Некоторые исследователи, как, например, Чишвиц и Кениг, пытались установить преобладающее влияние Джордано Бруно на Шекспира. Подробности вроде сатирических выходок Гамлета перед королем по поводу мертвого Полония (IV, 3), указывающие на круговорот в природе, навели их на мысль об итальянском ученом. Порою они даже считали возможным усмотреть прямое соответствие между оборотами речи у Гамлета и у Бруно, так, например, в том, как оба они выражаются о детерминизме. В одном месте, подчеркивая необходимость, с которой все совершается в мире, итальянский мыслитель говорит: "Какова бы ни была предназначенная для меня вечерняя пора, когда наступит изменение, я, пребывающий во мраке ночи, ожидаю дня; те же, которым светит день, ожидают ночи. Все то, что существует, находится или здесь, или там, близко или далеко, теперь или после, одновременно или чередуясь одно с другим". Подобным же образом выражается и Гамлет (V, 2): "И воробей не гибнет без воли Провидения. Не после, так теперь; теперь, так не после; и если не теперь, так когда-нибудь придется же. Быть готовым - вот все".

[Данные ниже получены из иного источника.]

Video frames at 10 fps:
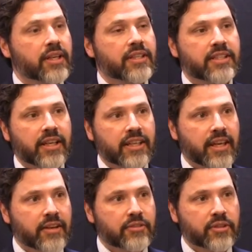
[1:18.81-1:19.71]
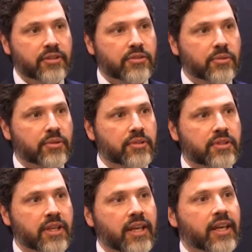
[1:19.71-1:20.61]
psychiatric
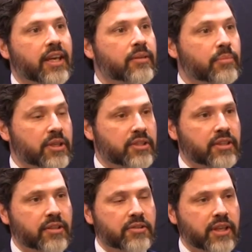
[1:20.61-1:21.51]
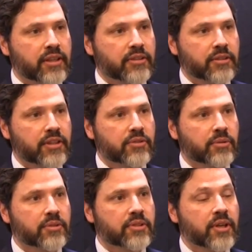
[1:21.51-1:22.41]
disorders, and musculoskeletal
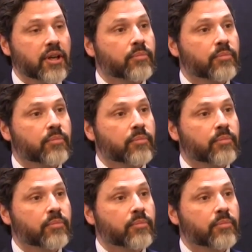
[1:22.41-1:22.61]
disorders,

Бруно говорит: "С абсолютной точки зрения нет ничего несовершенного или злого; оно кажется таковым лишь по отношению к чему-либо другому, и то, что есть зло для одного, может быть благом для другого". Гамлет говорит (II, 2): "Само по себе ничто ни дурно, ни хорошо; мысль делает его тем или другим".

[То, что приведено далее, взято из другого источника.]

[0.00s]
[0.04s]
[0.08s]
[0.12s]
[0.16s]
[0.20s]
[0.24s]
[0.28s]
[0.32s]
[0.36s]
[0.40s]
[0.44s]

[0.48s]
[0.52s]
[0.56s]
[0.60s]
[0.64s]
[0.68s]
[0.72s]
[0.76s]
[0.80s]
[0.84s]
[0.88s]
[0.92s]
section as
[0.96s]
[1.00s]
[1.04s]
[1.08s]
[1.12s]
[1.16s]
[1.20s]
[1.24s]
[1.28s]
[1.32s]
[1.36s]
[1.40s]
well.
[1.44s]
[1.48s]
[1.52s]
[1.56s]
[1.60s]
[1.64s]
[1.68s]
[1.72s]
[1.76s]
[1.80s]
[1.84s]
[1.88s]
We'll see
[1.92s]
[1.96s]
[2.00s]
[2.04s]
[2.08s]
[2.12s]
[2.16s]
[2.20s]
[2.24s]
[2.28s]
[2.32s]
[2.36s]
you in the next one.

Как только внимание критиков обратилось на Джордано Бруно, они не замедлили изучить не только его философские и популярные сочинения, но даже его драматические пьесы в поисках образцов для Шекспира, и им посчастливилось найти параллели и аналогии, которые хотя и были сами по себе слабы и незначительны, но которых не хотели считать случайными, так как было известно, что во времена Шекспира Джордано Бруно жил в Англии и вращался в обществе самых выдающихся людей. Однако, как скоро было предпринято более точное и многостороннее исследование этих обстоятельств, то вероятность какою-нибудь воздействия свелась почти к нулю.
Джордано Бруно находился в Англии с 1583 до 1585 г. Он прибыл туда из Франции, где обучал Генриха III искусству Луллия, {Раймонд Луллий - философ XIII века.} - механическому, мнемотехническому методу разрешения всевозможных научных проблем, и имел от него рекомендательное письмо к французскому посланнику в Лондоне, Мовисьеру, в доме которого был принят как друг семьи в течение всего своего пребывания в Лондоне. Он познакомился со многими из самых знаменитых англичан, с Уэлсингемом, Лейстером и Борлеем, с Филиппом Сиднеем и его литературным кружком, но вскоре переехал в Оксфорд с тем, чтобы преподавать там и распространять дорогие его сердцу доктрины: мировую систему Коперника, в противоположность господствовавшей в Оксфорде птолемеевской, и учение о том, что одна и та же жизнь животворно проникает все на земле, атомы и организмы, растения, животных и людей, и, наконец, вселенную. Он рассорился с оксфордскими учеными и едко осмеял их в вышедшем вскоре после того диалоге "Пир в среду на первой неделе поста", где вообще отзывается крайне неодобрительно об английской непросвещенности и английских нравах. Грязь на лондонских улицах и обычай передавать за столом стакан из рук в руки, так что все пьют из одного стакана, вызывали у него почти столь же сильное негодование и презрение, как упорство, с каким университетские педанты отвергали учение Коперника.
Шекспир мог прибыть в Лондон никак не ранее того года, когда Бруно покинул Англию, и поэтому не мог с ним встретиться. Итальянский мыслитель не оказал никакого влияния на умственную жизнь своих английских современников. Даже Филипп Сидней не признавал его учения, и имя его вовсе не упоминается в составленной Гревиллом биографии Сиднея, хотя Гревилл часто видался с Бруно. В доказательство того, как бесследно прошло в Англии посещение Бруно, Брунгофер, изучивший этот вопрос, приводит тот факт, что в бодлеевской библиотеке нет ни одного документа и ни одного сочинения того времени, где встречались бы какие-нибудь сведения о пребывании Бруно в Лондоне или Оксфорде. Полагали, что Шекспир, тем не менее, прочел его философские трактаты по-итальянски. Это, конечно, возможно; но в его "Гамлете" нет ничего, что указывало бы на это и что не могло бы быть вполне объяснено и в том случае, если бы он не имел о них ни малейшего понятия.